── Input for this task
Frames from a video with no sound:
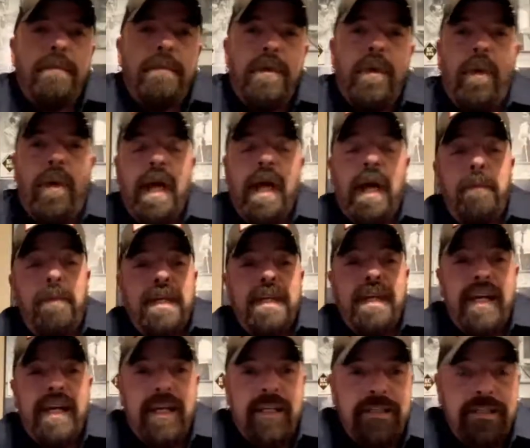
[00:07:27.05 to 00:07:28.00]
I'm going up
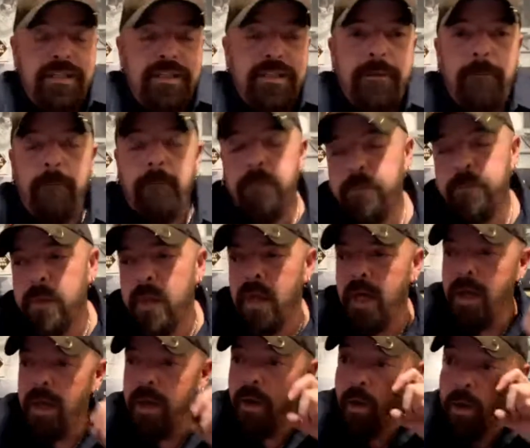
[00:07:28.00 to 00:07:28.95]
against.
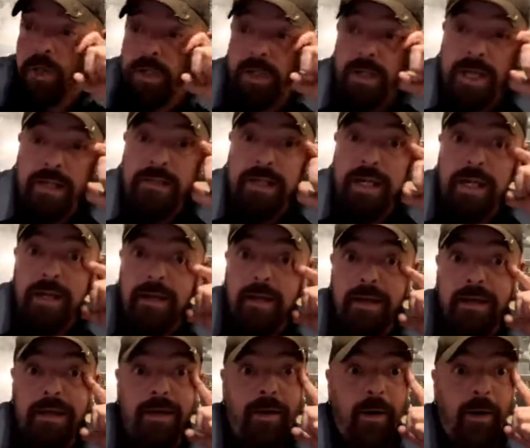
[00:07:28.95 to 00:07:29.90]
Or
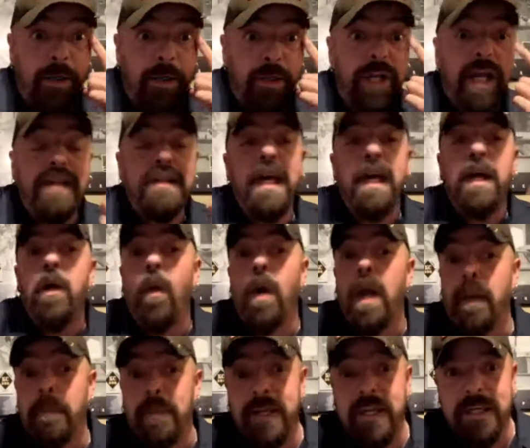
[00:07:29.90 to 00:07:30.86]
should I say
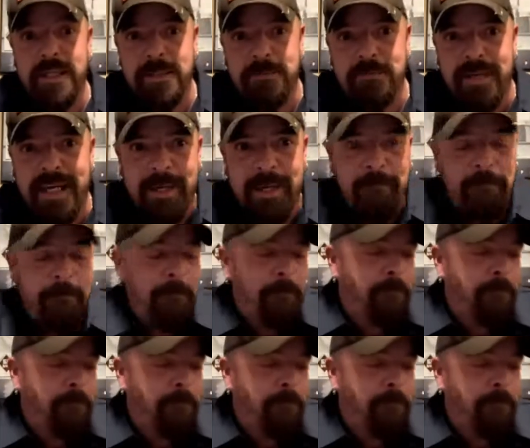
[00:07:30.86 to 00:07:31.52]
against me?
────
What to produce - When restating the records word for word, omit any picture they contain.

Output of the task -
Frames from a video with no sound:
[00:07:27.05 to 00:07:28.00]
I'm going up
[00:07:28.00 to 00:07:28.95]
against.
[00:07:28.95 to 00:07:29.90]
Or
[00:07:29.90 to 00:07:30.86]
should I say
[00:07:30.86 to 00:07:31.52]
against me?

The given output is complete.